BEGIN RECORDS SUPPLIED
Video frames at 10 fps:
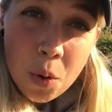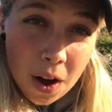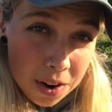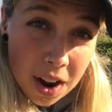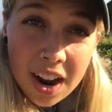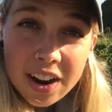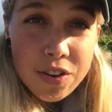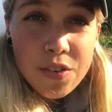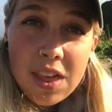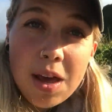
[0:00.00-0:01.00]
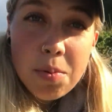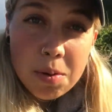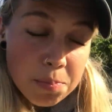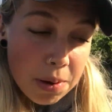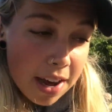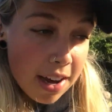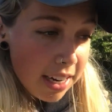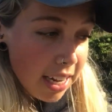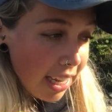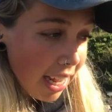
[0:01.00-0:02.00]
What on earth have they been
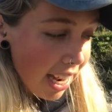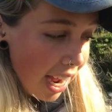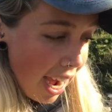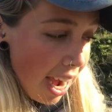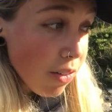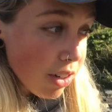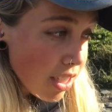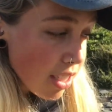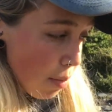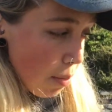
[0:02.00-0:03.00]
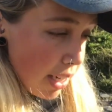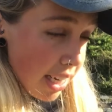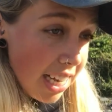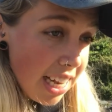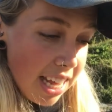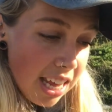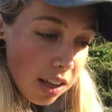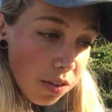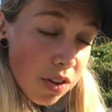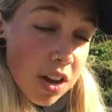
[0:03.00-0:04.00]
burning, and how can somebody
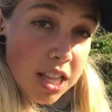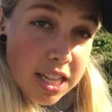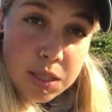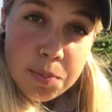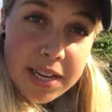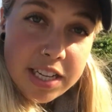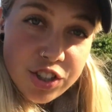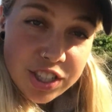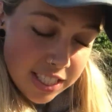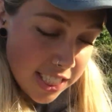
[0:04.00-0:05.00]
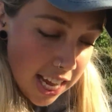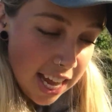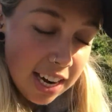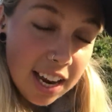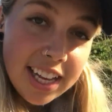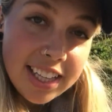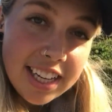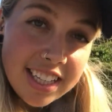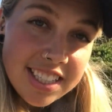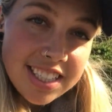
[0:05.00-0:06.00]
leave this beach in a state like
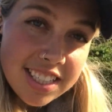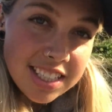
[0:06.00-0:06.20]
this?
END RECORDS SUPPLIED
PROBLEM DESCRIPTION: Could you repeat all of the material exactly? Pictures should not be copied.

SOLUTION:
Video frames at 10 fps:
[0:00.00-0:01.00]
[0:01.00-0:02.00]
What on earth have they been
[0:02.00-0:03.00]
[0:03.00-0:04.00]
burning, and how can somebody
[0:04.00-0:05.00]
[0:05.00-0:06.00]
leave this beach in a state like
[0:06.00-0:06.20]
this?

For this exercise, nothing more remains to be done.